*** Materials provided

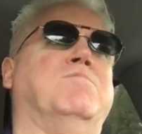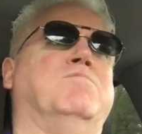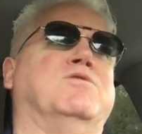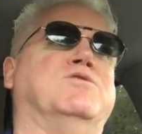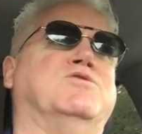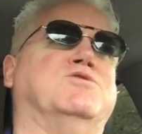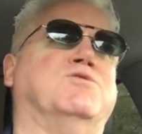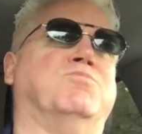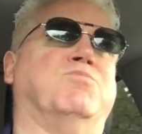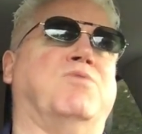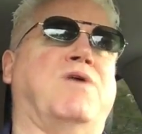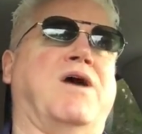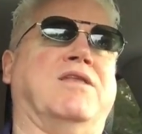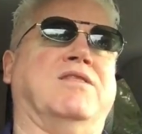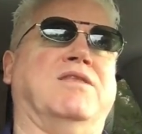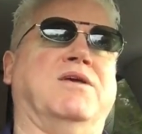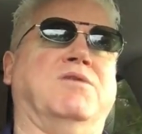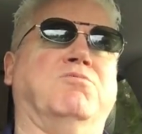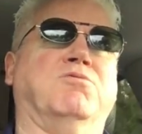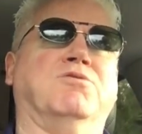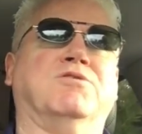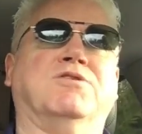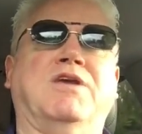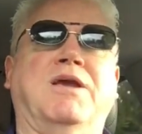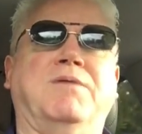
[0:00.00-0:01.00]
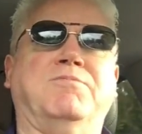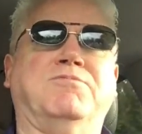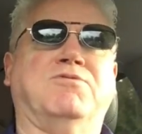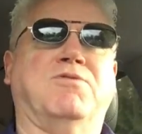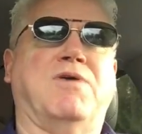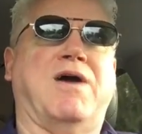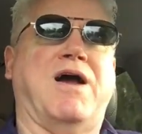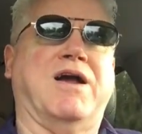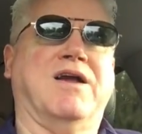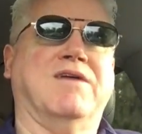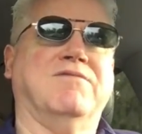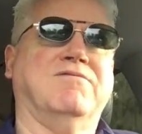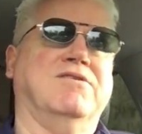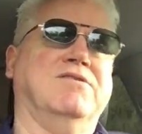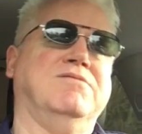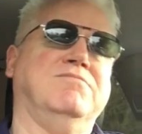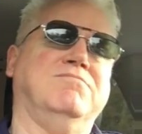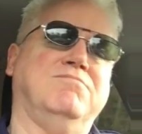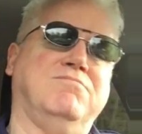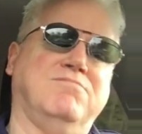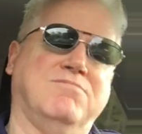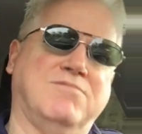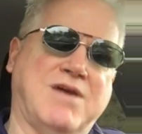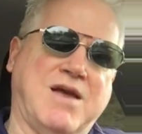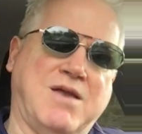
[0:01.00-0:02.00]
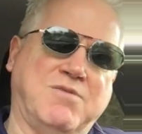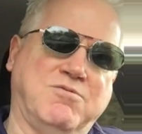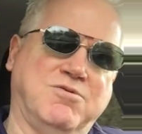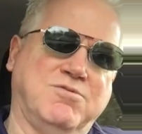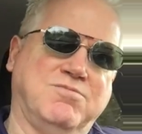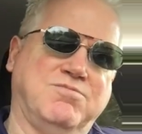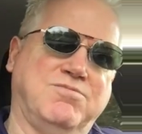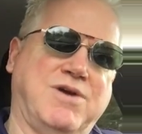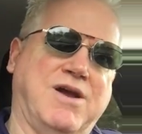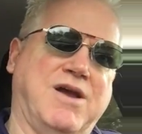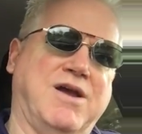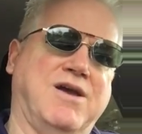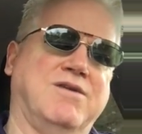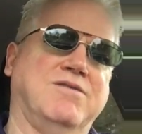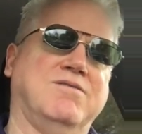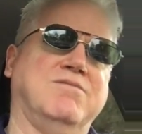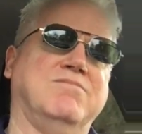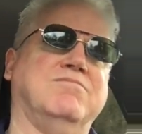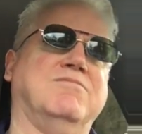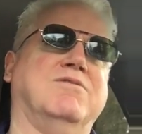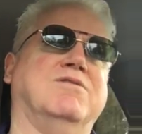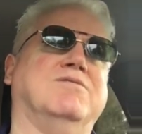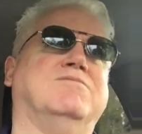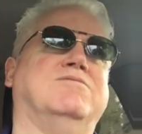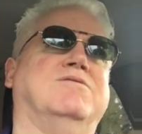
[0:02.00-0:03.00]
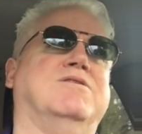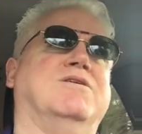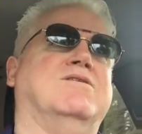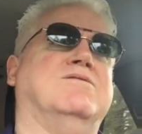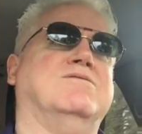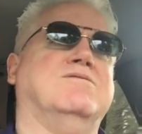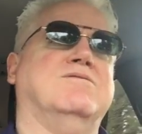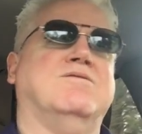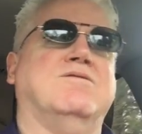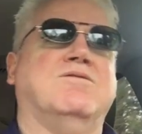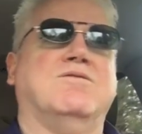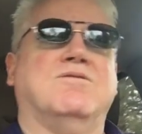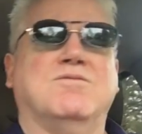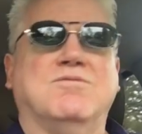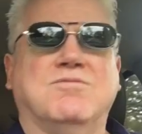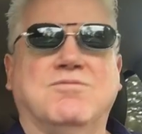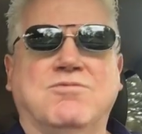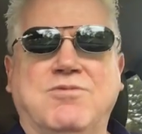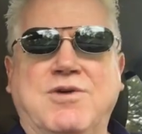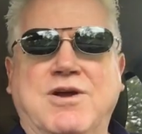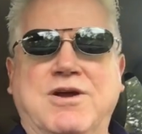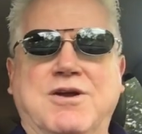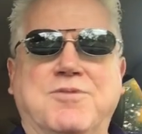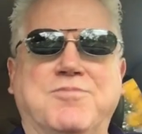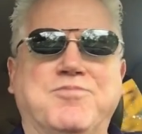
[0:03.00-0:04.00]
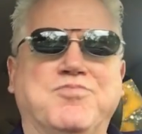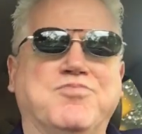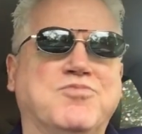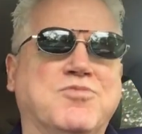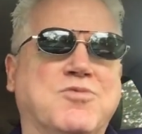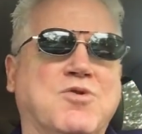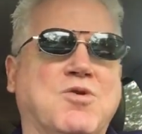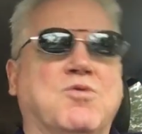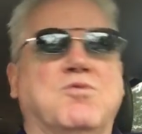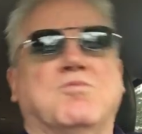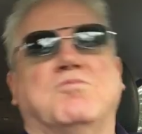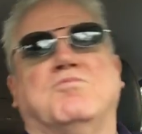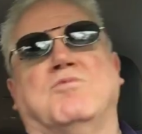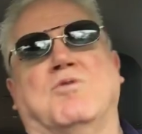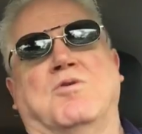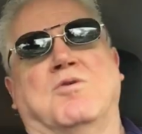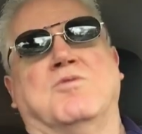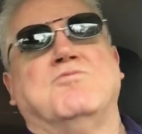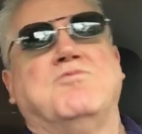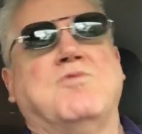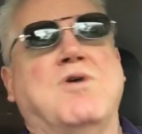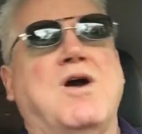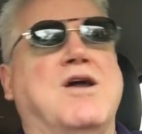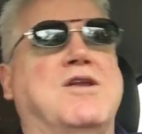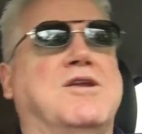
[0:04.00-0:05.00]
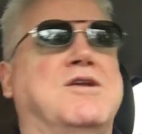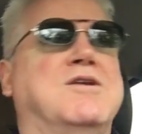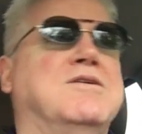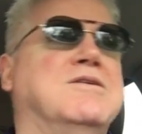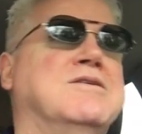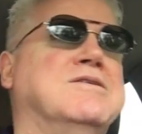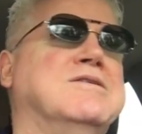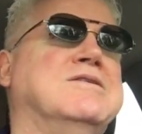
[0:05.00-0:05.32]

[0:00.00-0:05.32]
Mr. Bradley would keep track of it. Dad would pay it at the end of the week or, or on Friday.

******

◆ What the task requires ◆
Could the data above be returned in full, exactly, with every image left out?

◆ Your response ◆
[0:00.00-0:01.00]
[0:01.00-0:02.00]
[0:02.00-0:03.00]
[0:03.00-0:04.00]
[0:04.00-0:05.00]
[0:05.00-0:05.32]

[0:00.00-0:05.32]
Mr. Bradley would keep track of it. Dad would pay it at the end of the week or, or on Friday.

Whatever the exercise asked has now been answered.